Give the records below again exactly, and exclude each picture.

**Records contained in a dataset:**

::::

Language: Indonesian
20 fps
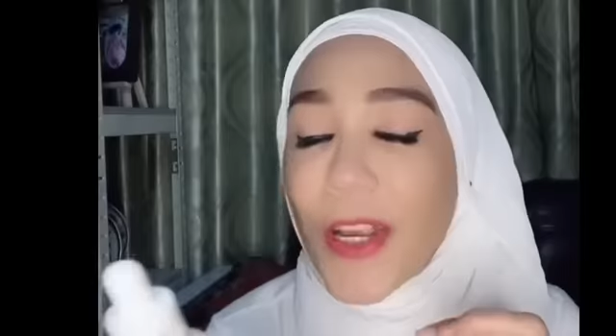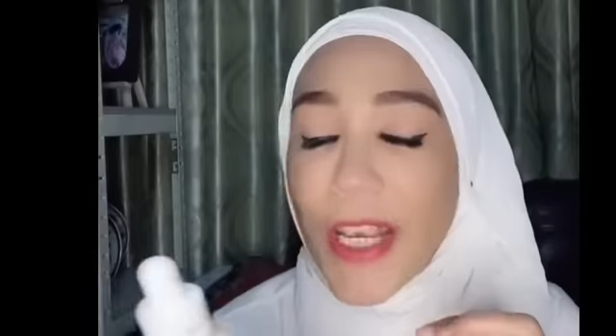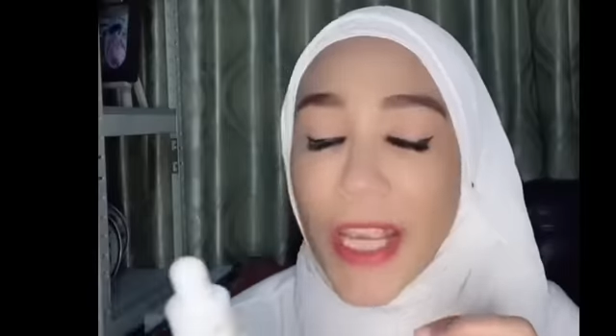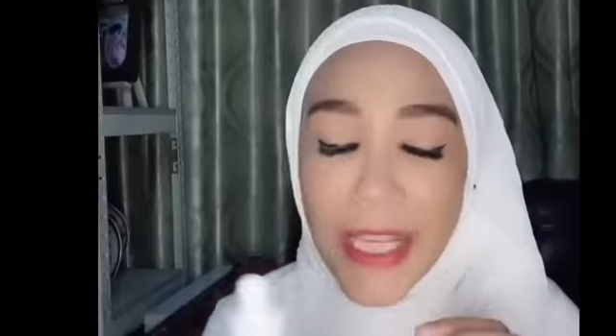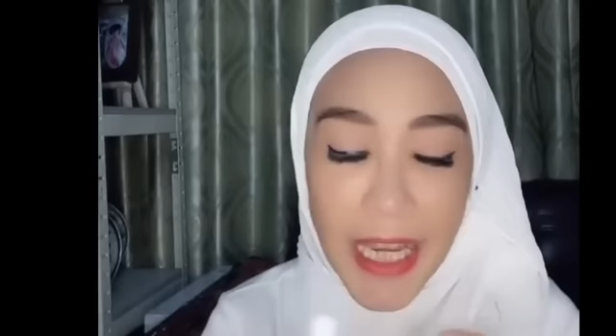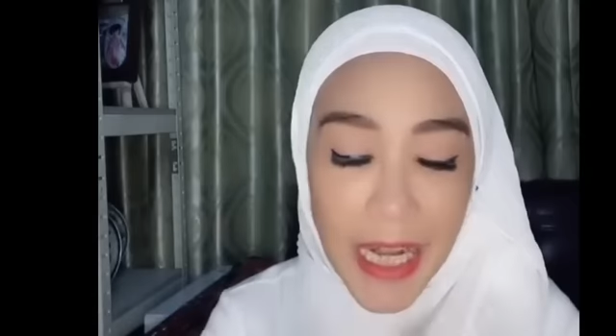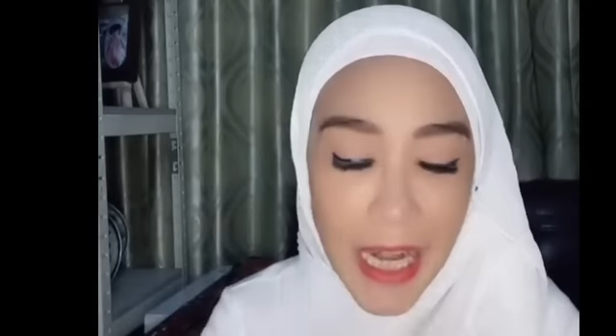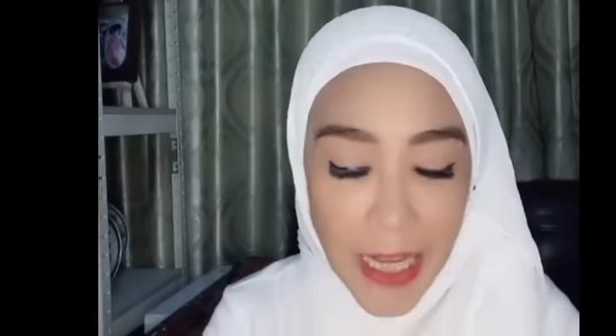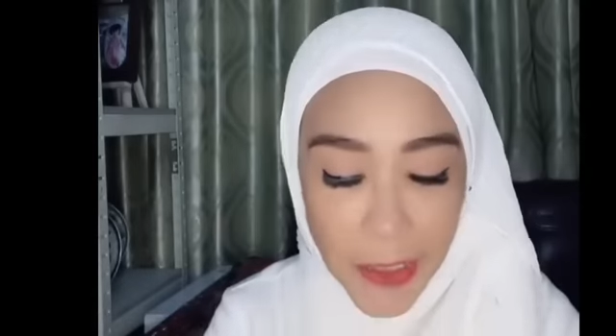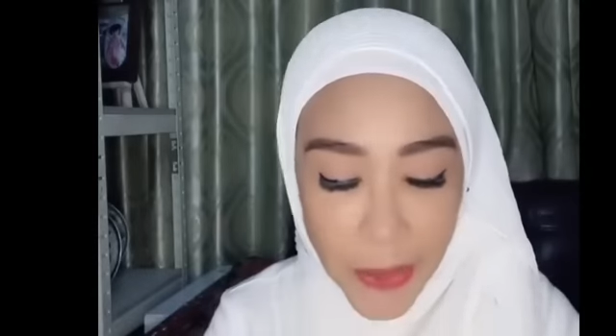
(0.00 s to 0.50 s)

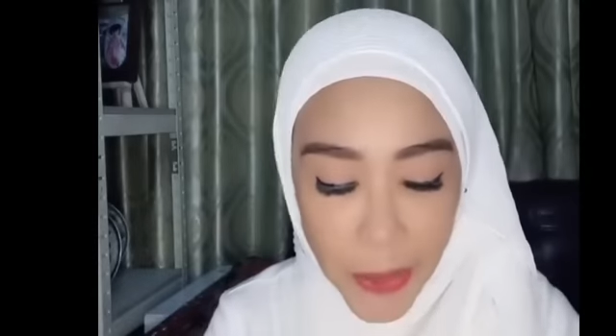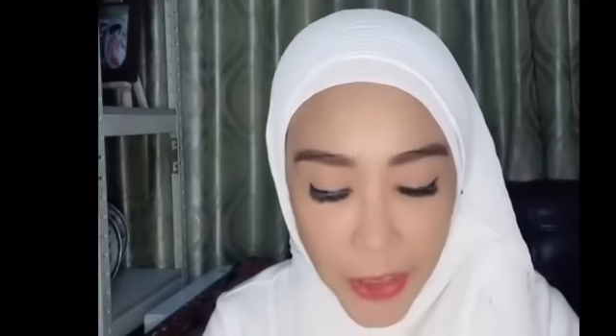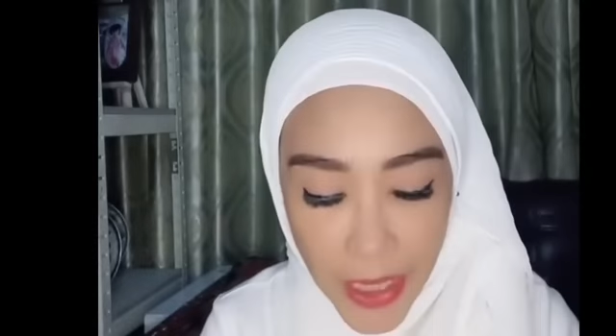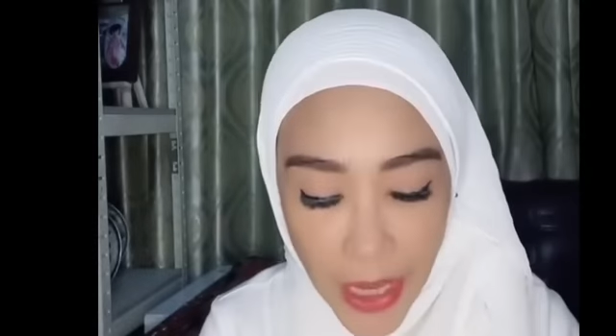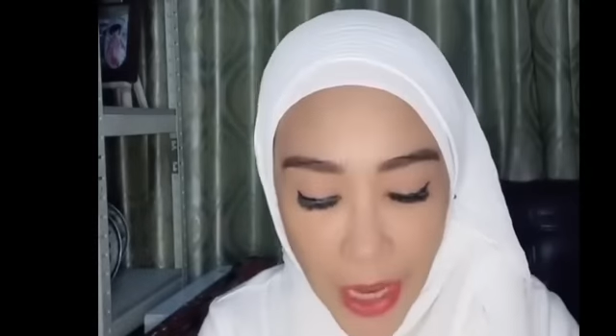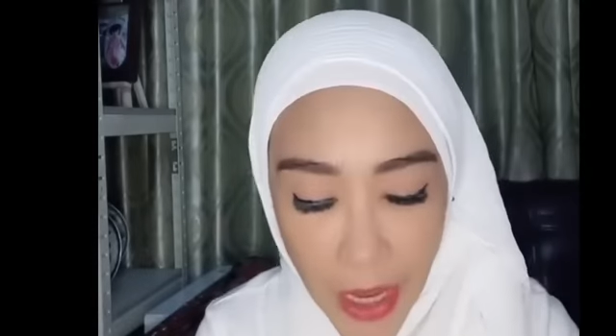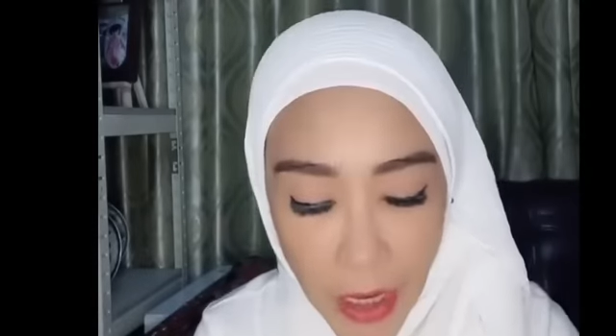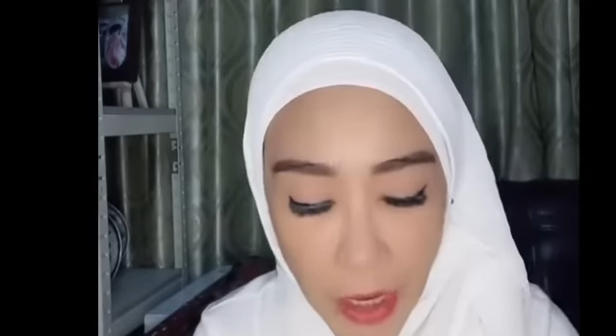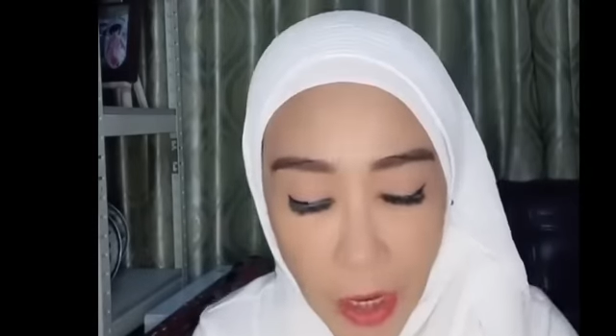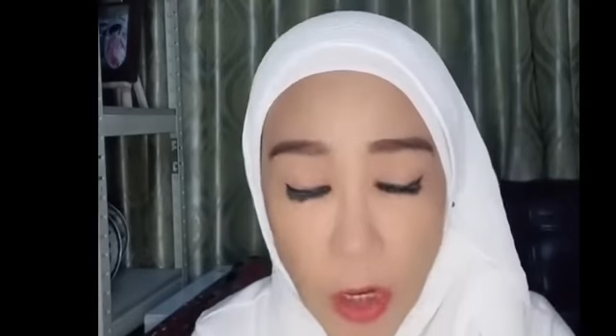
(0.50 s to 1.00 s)
dilanjut
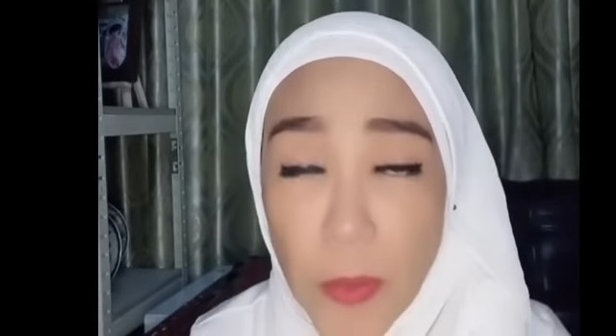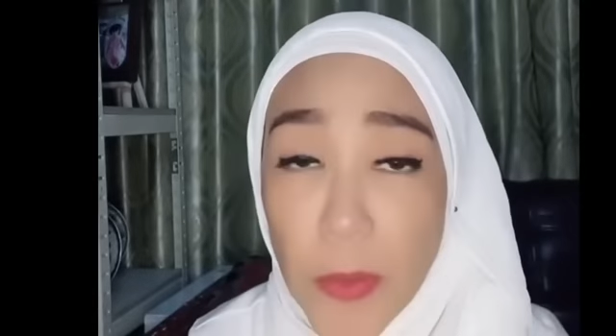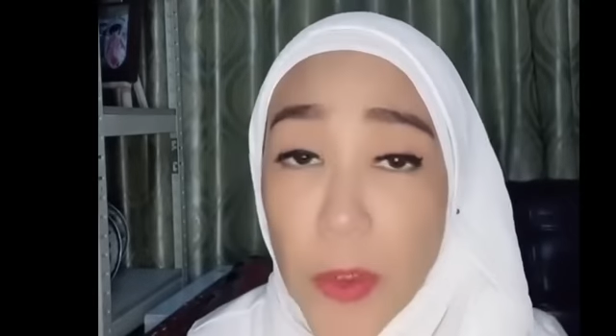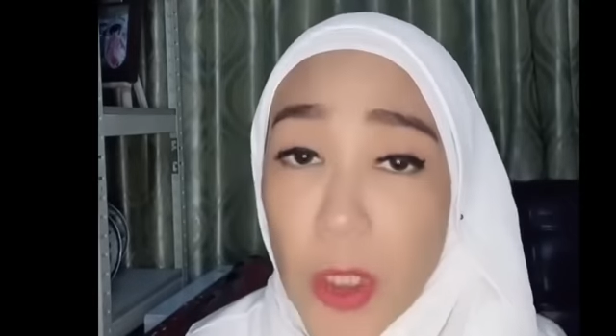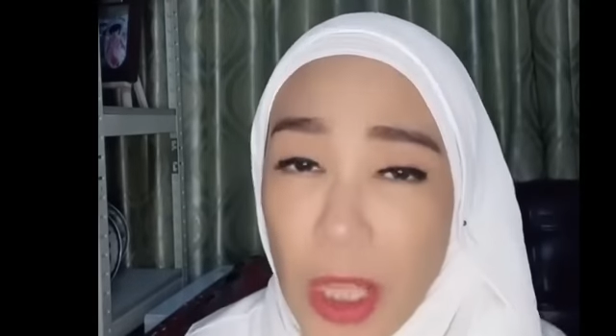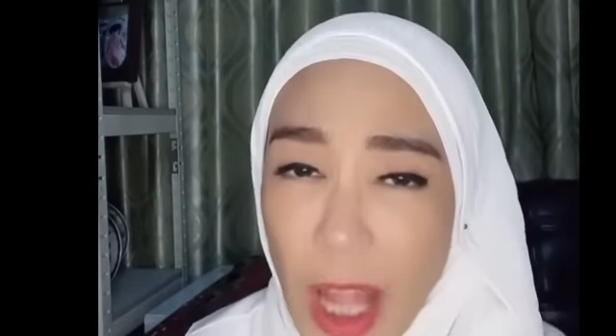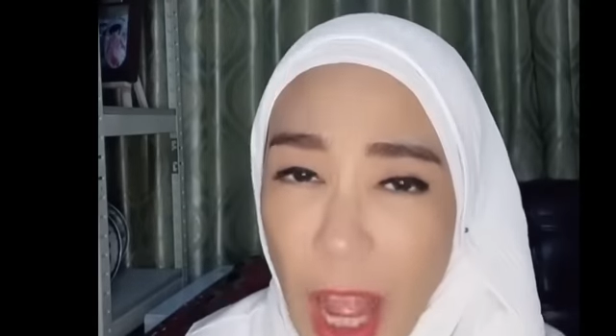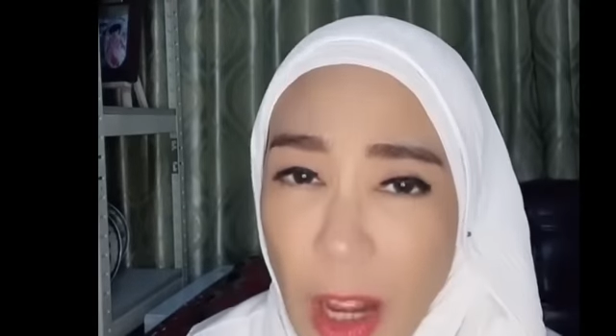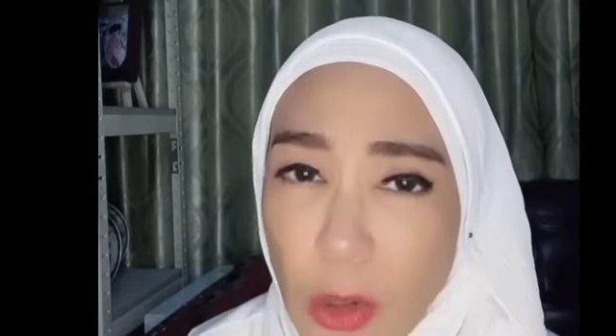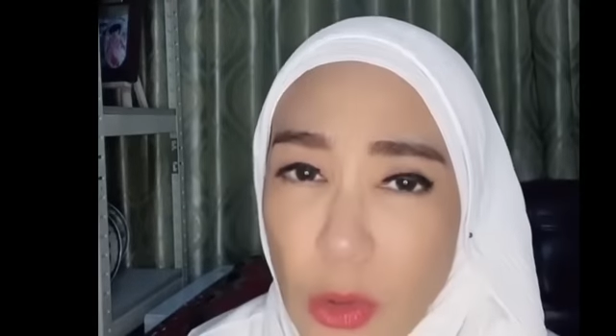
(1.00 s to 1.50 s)
ya kalau menurut
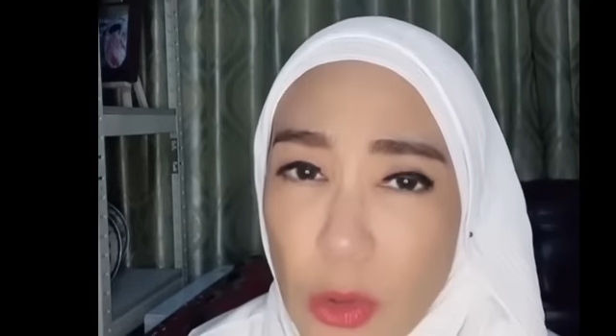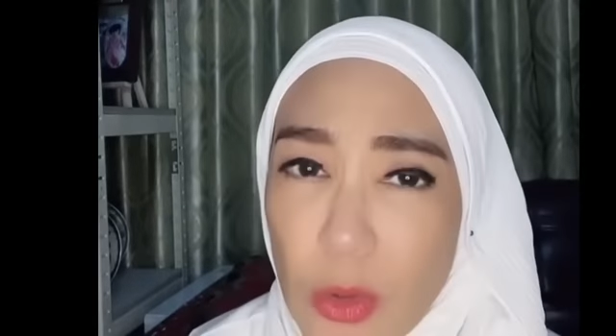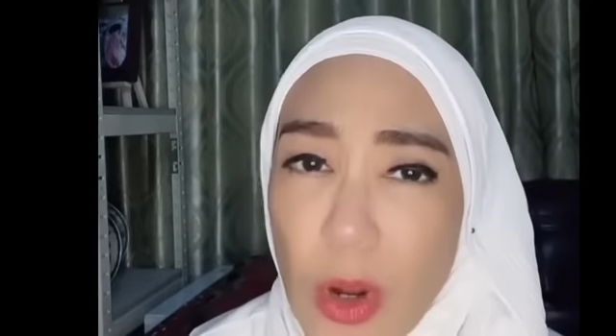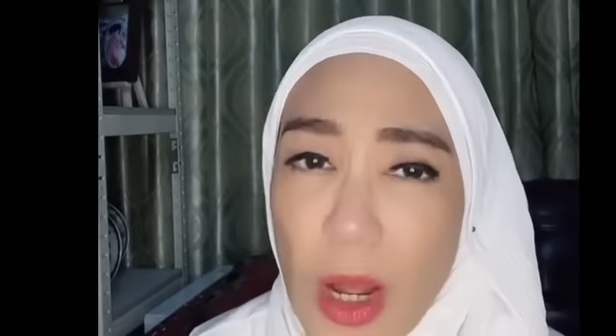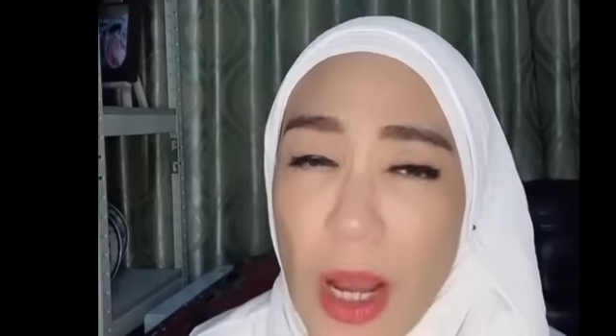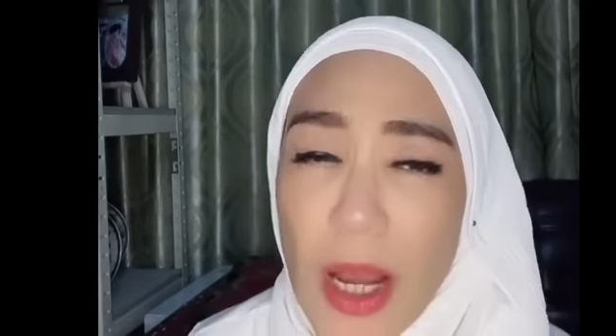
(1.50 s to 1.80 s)
aku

::::

**RESULT OF THIS EXERCISE:**
Language: Indonesian
20 fps
(0.00 s to 0.50 s)

(0.50 s to 1.00 s)
dilanjut
(1.00 s to 1.50 s)
ya kalau menurut
(1.50 s to 1.80 s)
aku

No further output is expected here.